MCP Eval Runner is an MCP server that provides a testing harness for other MCP servers. Its architecture has two key modes:
- Simulation mode: Test cases define static expected outputs. The runner evaluates assertions against pre-recorded responses without spinning up a live server. This is ideal for unit-style tests in CI where you want fast feedback without external dependencies.
- Live mode: The runner spawns the target MCP server as a subprocess, calls the real tools with the fixture inputs, and evaluates the actual responses against assertions. This catches integration regressions that simulation mode cannot.
Additional capabilities that matter for federal deployments:
- YAML/JSON fixtures in version control: Test definitions are plain text files that live in the same git repository as the MCP server code.
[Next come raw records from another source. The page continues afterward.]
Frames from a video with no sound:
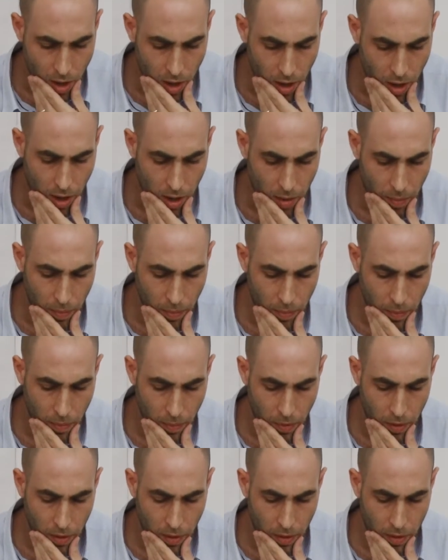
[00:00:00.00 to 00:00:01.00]

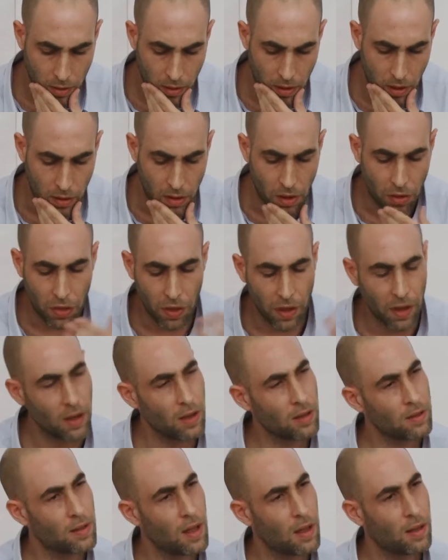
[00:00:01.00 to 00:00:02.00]
The thing
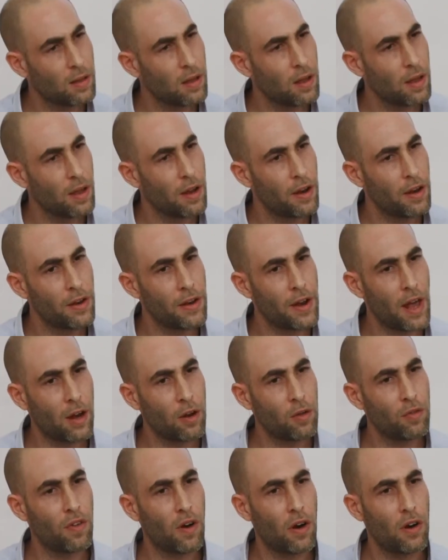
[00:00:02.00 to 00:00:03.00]
is that none
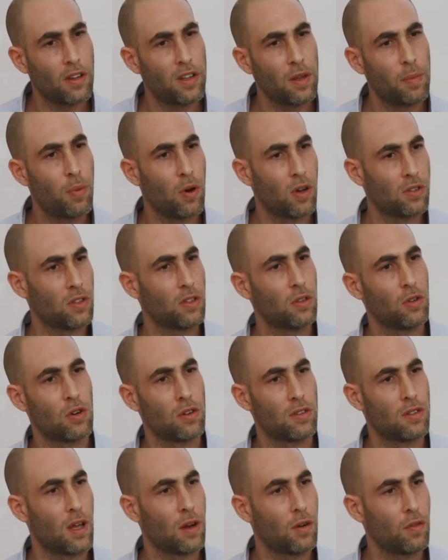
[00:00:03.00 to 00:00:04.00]
of our
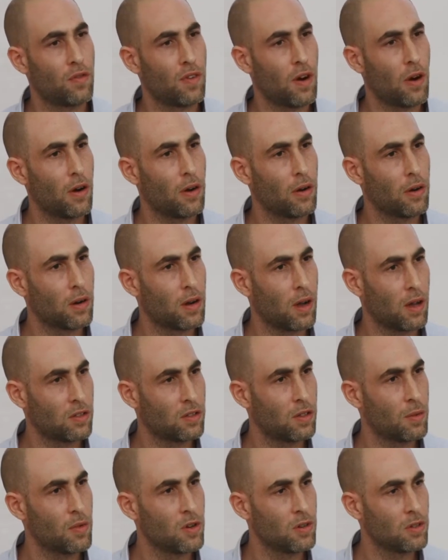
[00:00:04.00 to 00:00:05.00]
depositors, none of our
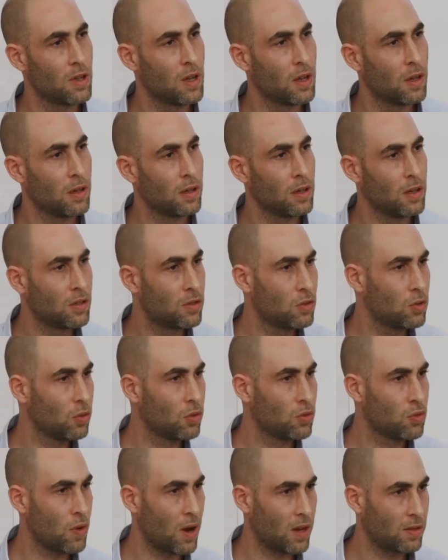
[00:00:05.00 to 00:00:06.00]
customers needs to
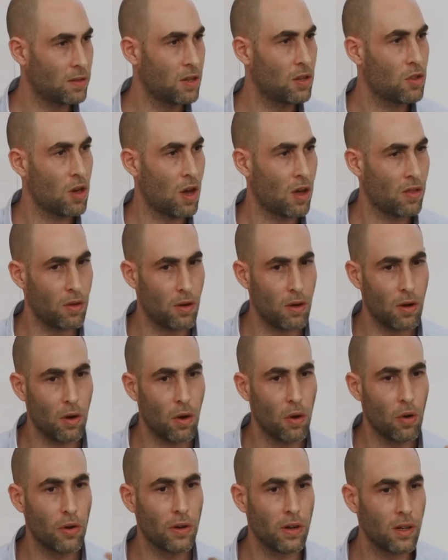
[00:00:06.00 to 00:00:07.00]
trust each other
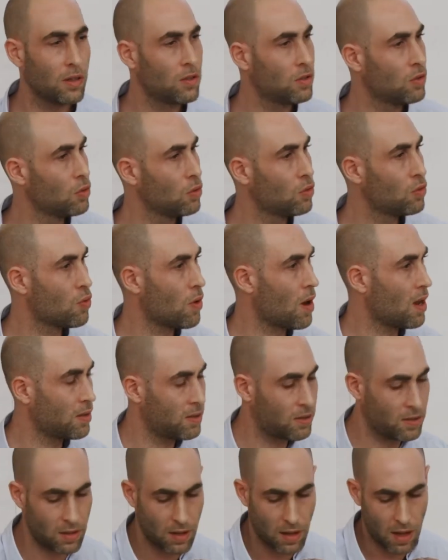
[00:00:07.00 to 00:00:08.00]
or needs to
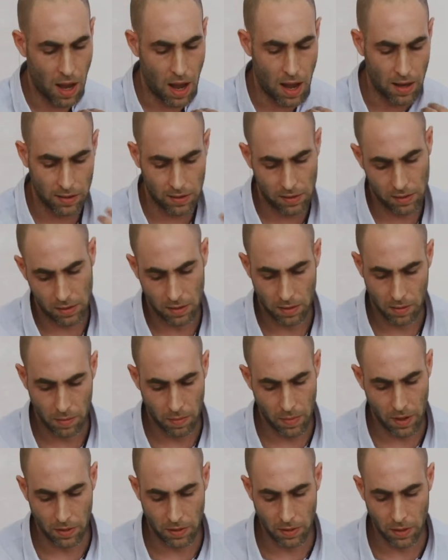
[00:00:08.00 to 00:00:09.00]
trust us,
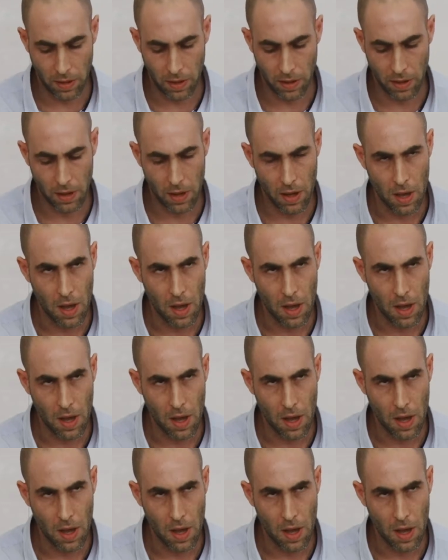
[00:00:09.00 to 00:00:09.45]
basically.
Every change to a fixture is tracked in history and can be reviewed in a pull request.
- CI-ready with GitHub Actions: The runner exits with a non-zero code on test failure, making it a drop-in step in any CI workflow.
-
HTML report generation: The
generate_html_reporttool produces a self-contained HTML file with pass/fail status, per-assertion drill-down, and latency metrics — suitable as a formal test evidence artifact. -
Regression detection:
regression_reportcompares the current run against a stored baseline, flagging any previously-passing assertions that now fail.
Federal Use Case
A DevSecOps team at DHS is deploying an AI agent that classifies procurement documents and assigns NAICS codes. Before the agent can be approved for use in the ATO boundary, the ISSO requires:
- Documented test cases covering all tool invocations.
- Evidence that the agent meets a 3-second response time SLA for document classification.
- Proof that the agent's outputs conform to the expected JSON schema (so downstream systems don't break on malformed output).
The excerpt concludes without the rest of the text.